The decision comes three months after the debut season of Filthy Rich finished screening on TV2, attracting limited ratings success and poor reviews from critics.
Film-makers Filthy Productions received $8.1m of taxpayer funding for season one's 20 one-hour episodes. Season two will be shorter, at 14 episodes.
Critics savaged the programme. The Herald's Duncan Greive called it "a caricature of New Zealand, with heartless wealth and plucky poverty and a cynical pimp and a conniving businesswoman".
He wrote: "The show it called to mind the most was Dallas, a groundbreaking drama centred around the scions of a wealthy family.

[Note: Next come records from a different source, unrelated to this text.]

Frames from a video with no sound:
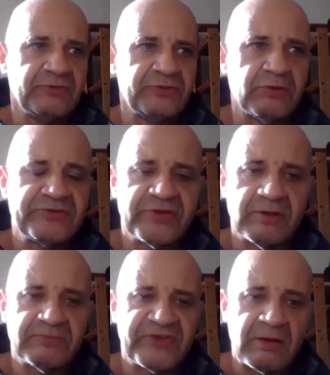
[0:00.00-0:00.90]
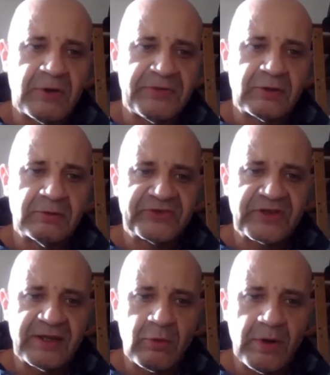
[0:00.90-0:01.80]
during term time when they come to
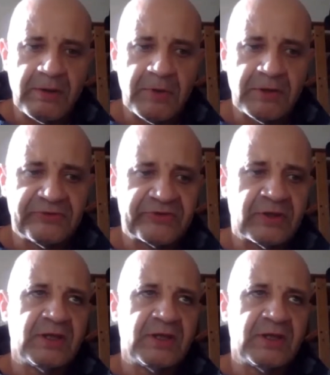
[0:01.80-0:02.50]
get equipment,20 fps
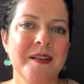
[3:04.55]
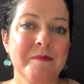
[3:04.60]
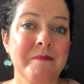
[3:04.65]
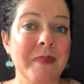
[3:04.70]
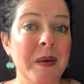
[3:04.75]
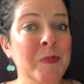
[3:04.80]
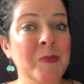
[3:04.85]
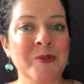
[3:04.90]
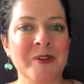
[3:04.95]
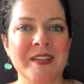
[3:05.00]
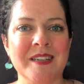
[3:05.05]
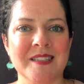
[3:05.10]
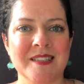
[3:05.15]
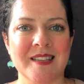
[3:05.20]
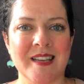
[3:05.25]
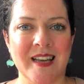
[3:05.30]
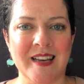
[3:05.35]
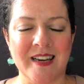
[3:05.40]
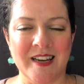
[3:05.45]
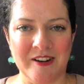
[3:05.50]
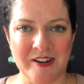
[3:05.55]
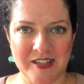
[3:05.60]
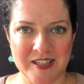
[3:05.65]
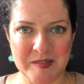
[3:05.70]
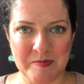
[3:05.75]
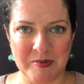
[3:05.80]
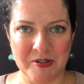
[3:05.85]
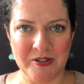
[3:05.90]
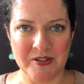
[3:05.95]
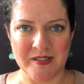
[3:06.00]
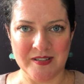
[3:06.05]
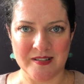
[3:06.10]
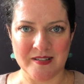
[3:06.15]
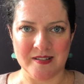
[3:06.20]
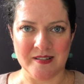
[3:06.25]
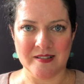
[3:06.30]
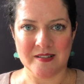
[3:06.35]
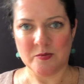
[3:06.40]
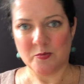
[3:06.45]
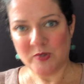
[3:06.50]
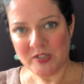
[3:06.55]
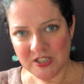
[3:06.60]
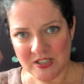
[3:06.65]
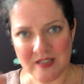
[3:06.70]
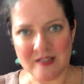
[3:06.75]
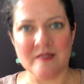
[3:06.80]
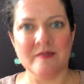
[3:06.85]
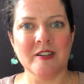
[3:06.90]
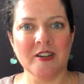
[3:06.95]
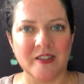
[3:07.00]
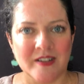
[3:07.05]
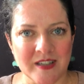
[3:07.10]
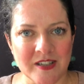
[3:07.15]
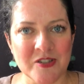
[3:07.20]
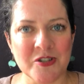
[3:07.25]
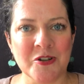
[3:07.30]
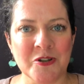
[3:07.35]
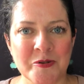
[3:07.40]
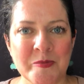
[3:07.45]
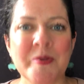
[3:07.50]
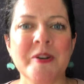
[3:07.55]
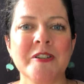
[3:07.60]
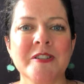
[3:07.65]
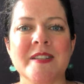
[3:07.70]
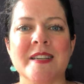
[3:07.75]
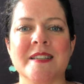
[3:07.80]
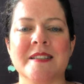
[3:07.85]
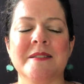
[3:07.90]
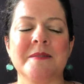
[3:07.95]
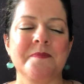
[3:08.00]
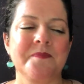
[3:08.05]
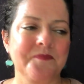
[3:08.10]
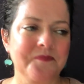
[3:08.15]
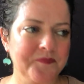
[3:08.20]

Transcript: memories and our experiences, which is a very internal process.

"State-of-the-art in 1980."
Filthy Rich premiered to an audience of more than 406,000 viewers in February, but Kiwis were quick to switch off, and the average audience dropped to around half that figure.
NZOA and TVNZ defended the series' performance, pointing to its success on digital platforms.
"The brilliantly made first series had an average 5-plus audience of 250,000 and a total of more than 700,000 on demand streams across the series, meeting NZ On Air's objective of a bold local drama engaging its audience," NZOA said.
Filthy Rich stars Miriama Smith as the head of the wealthy Truebridge family, caught in a bitter power struggle.